As companies continue to search for ways to generate revenue online, and citizens continue to keep in touch, media enthusiasts begin to feel like a drop of water in the ocean. Too many people are distributing messages and not enough people are listening. We need to remember that in order for social media to be "social", it must be interactive. 

I believe that businesses need to approach social media with this purpose in mind: to build relationships. After all, anyone can follow 1500 people on Twitter or have a couple hundred Facebook friends. The key is making those connections work. 


Sunday, March 1, 2009

Social_Media.edu

I can still remember the day my college welcome packet arrived in the mail. Not because I was anxious to discover my dorm assignment. Not because I was curious to read my class schedule. In fact, I skipped though each of those pages and focused on one line: my ".edu" E-mail address. 

The summer of 2005 was as life changing a time frame as any in my life. I had just graduated from high school and was preparing for life as a college freshman. My exposure to social media at that time was fairly limited. Although I had managed to frequently update my Xanga site with inside jokes and diary entries, I was oblivious to the impact social media would have on my life in the very near future. 

I can recall one day that summer, I was reading a friend's Xanga when I noticed an interesting link at the bottom of the page. The link read: "Check out my Facebook profile". 

What is Facebook? I wondered.  

From that moment on, the Facebook craze spread like a wild fire throughout my social circle. Talk of wall posts, profile pictures and friend requests dominated conversation. At that time, only college students could start a Facebook profile, and an E-mail address ending in ".edu" served as the secret password to this ultra-exclusive club. 

The evolution of social media has developed my generation into a very unique user. Passionate, updated and open, we are scarcely afraid of sharing too much, but always trusting of our privacy. We frequently interact with users in similar networks, and may even be open to new conversation. In many cases, we select conversation topics at the suggestion of other users. 

To this user we must tailor our message. But how do we find them?

Saturday, February 28, 2009

Social Hour

I have a mission: To explore the power of social media.

Watching the news this week, I have seen more than six mentions of social media companies on various networks. From Facebook's controversial TOS changes, to Twitter lessons from a budding journalist, broadcasts have been jam-packed with social media buzzwords. 
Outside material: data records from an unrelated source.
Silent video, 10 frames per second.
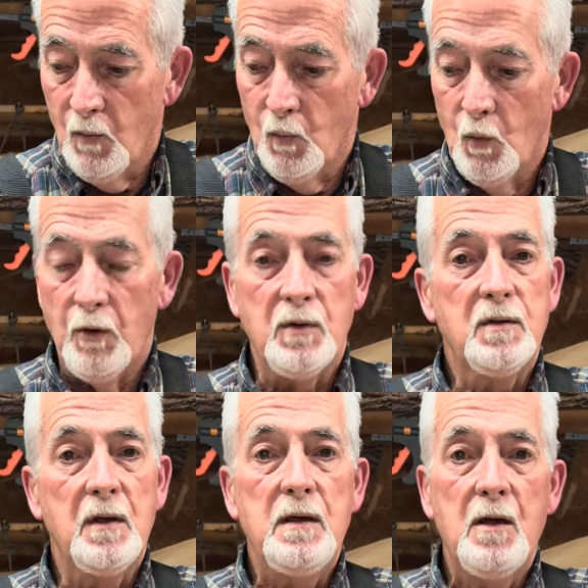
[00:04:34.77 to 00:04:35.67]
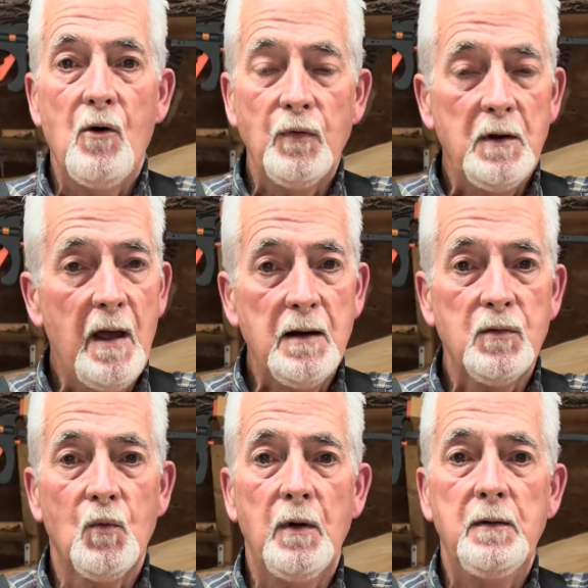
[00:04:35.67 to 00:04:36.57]
we'll see you on the next
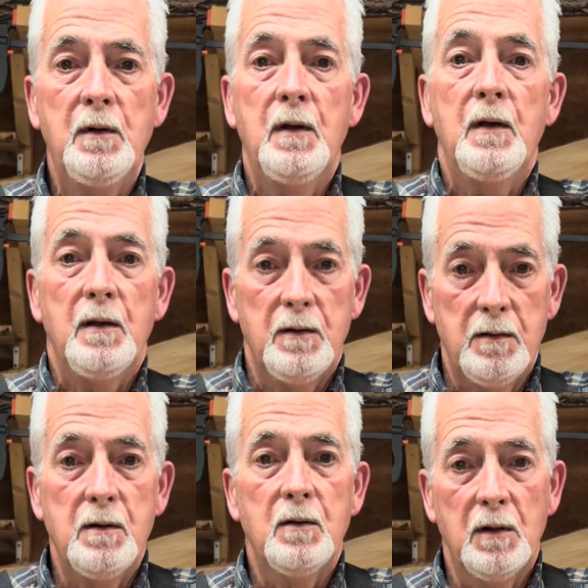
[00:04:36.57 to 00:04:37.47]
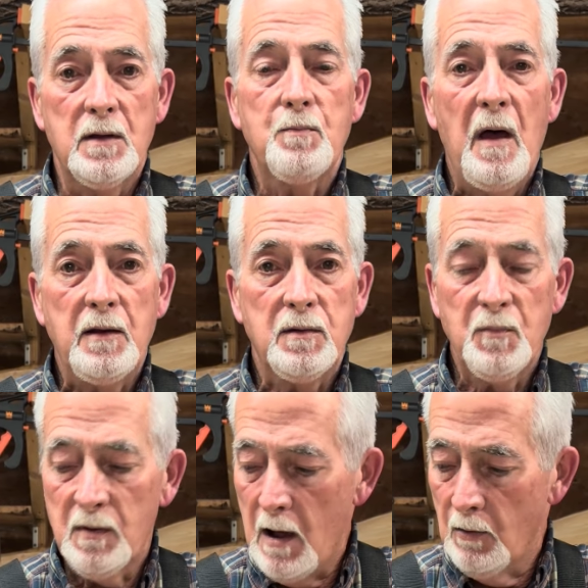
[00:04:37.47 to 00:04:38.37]
one. Let's make some
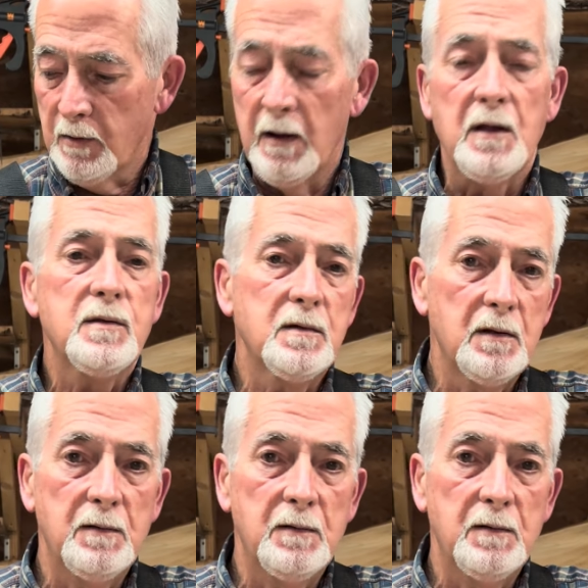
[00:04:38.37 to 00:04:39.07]
sawdust.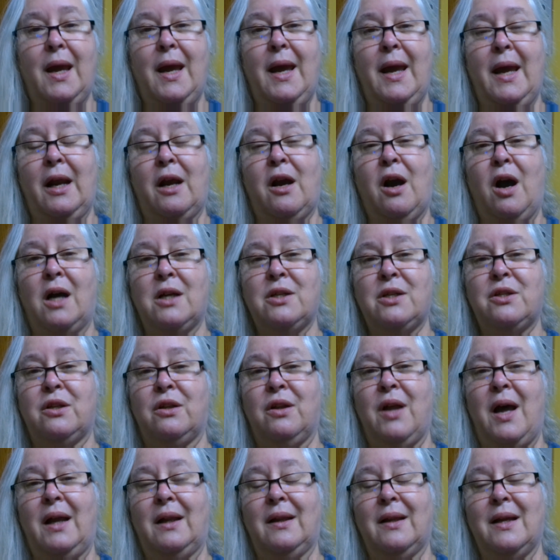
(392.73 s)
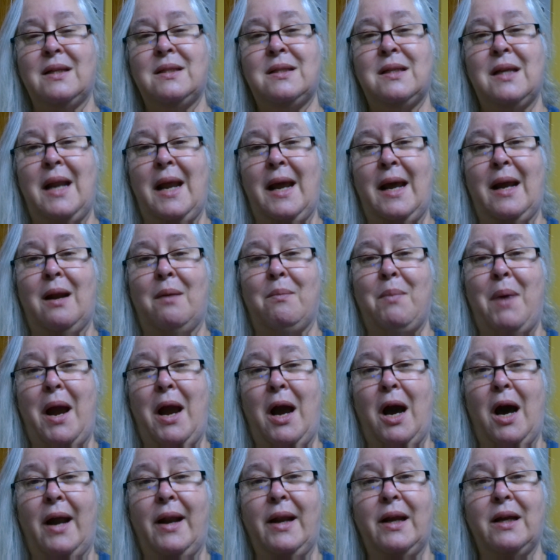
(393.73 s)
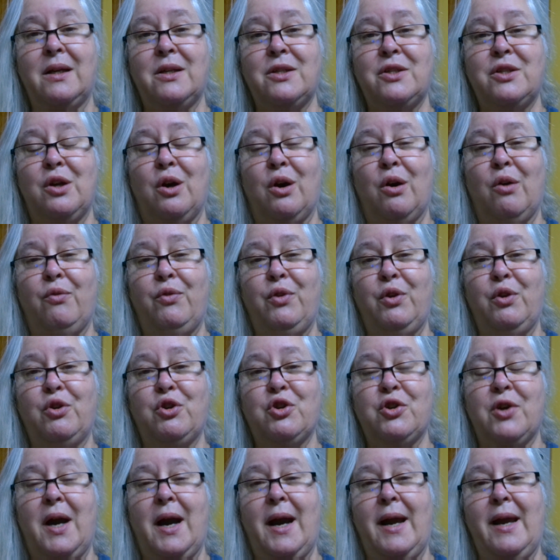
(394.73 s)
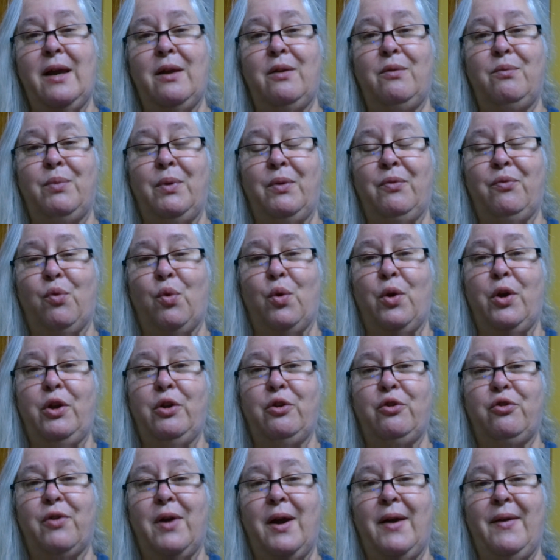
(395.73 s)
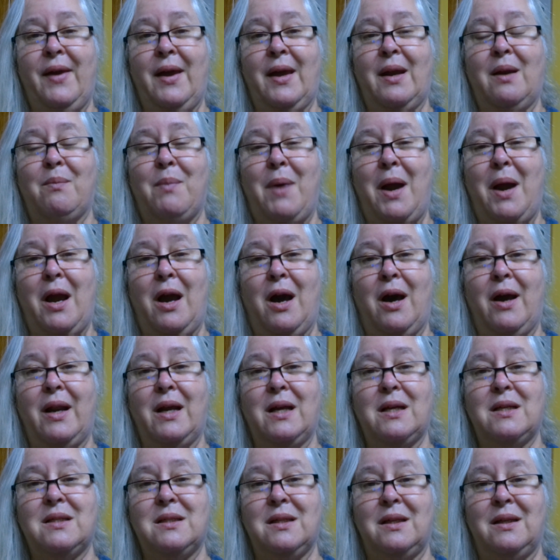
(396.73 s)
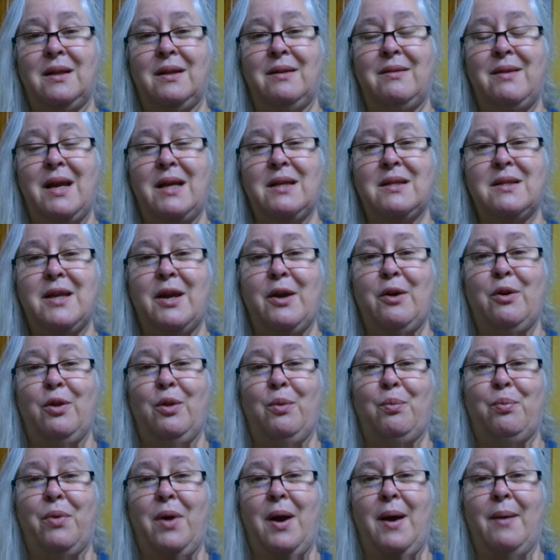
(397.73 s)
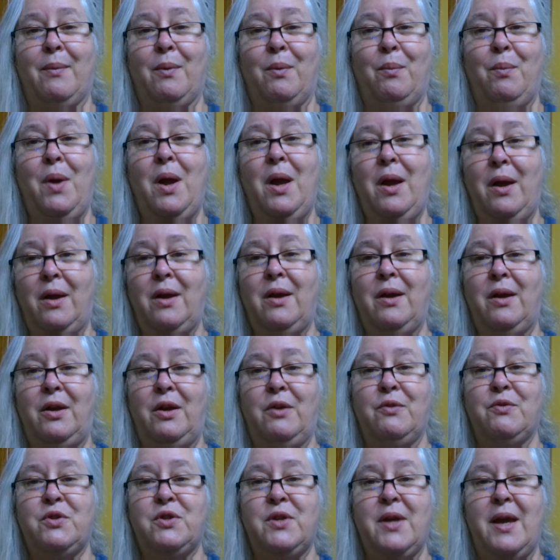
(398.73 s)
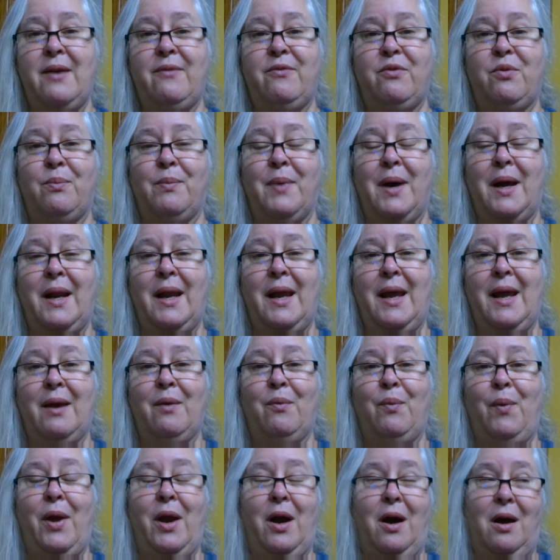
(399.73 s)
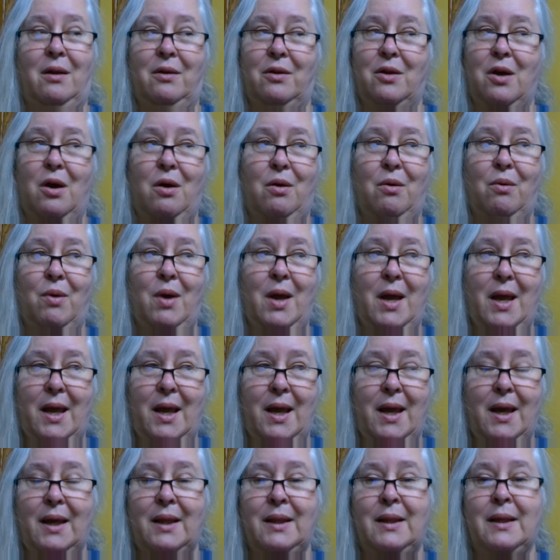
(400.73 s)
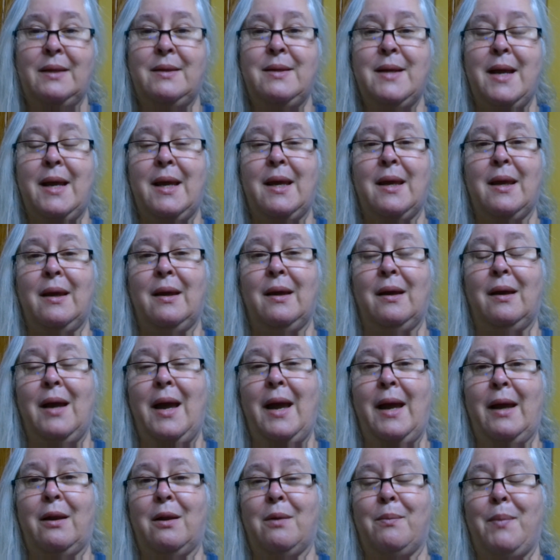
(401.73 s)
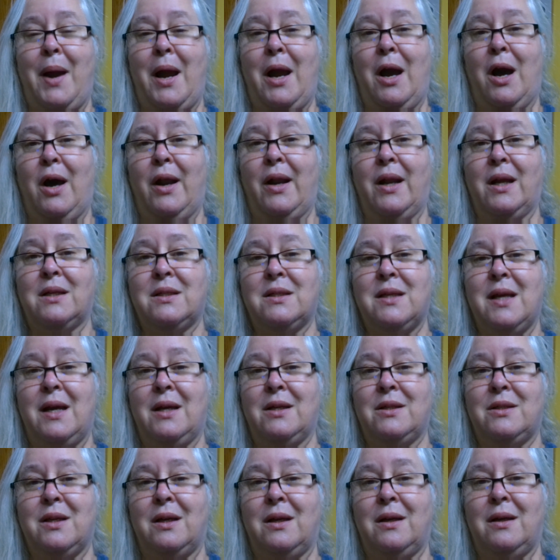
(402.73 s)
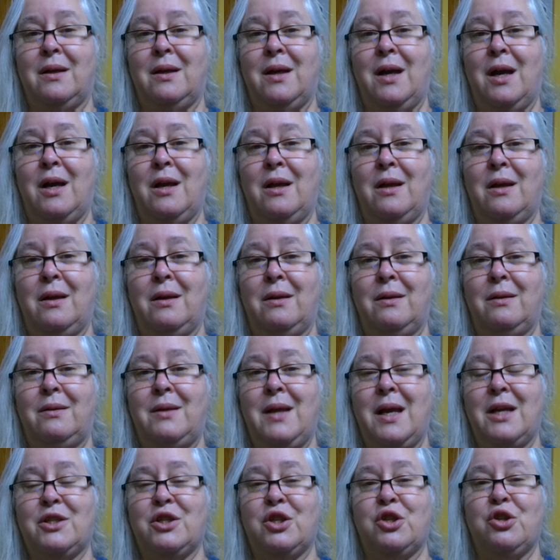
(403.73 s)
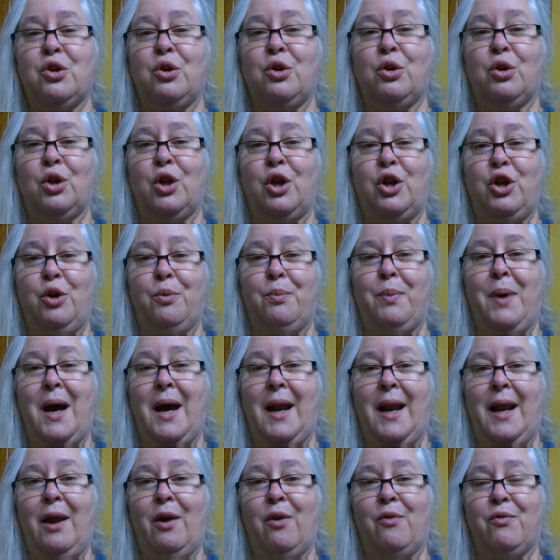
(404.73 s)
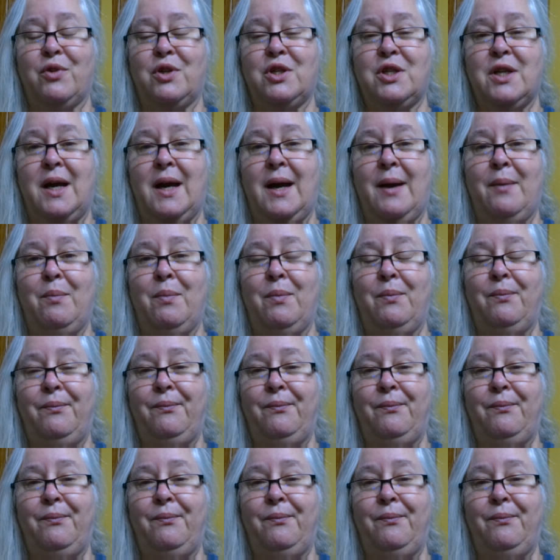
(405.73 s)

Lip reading: It costs a lot less than antibiotics, so if you try it before you try the antibiotics and it takes care of the problem, you've saved money, and we all know that taking antibiotics takes a toll on your body over time.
The conversation of social media is being conducted all over the world, and although I have been actively discussing it in the classroom and at the conference table, I feel it is most appropriate to investigate the topic on its own turf: the Internet.

So, when it comes to social media, my question is the same as everyone else's: How do we use it?

Instead of focusing on the ways we manipulate the social media programs themselves and what information we should or should not publish for the world to see, I intend to start a different conversation: How can we use social media to successfully and interactively distribute our message?

The answer to this question promises to be multifaceted, multiplayer and most of all, multimedia.

Like the carb-free craze of the new millennium, social media is present everywhere. There is a plethora of opportunity to anyone willing to talk. The question now, is how do we get people to listen?

It is this very difficult question that I will attempt to answer.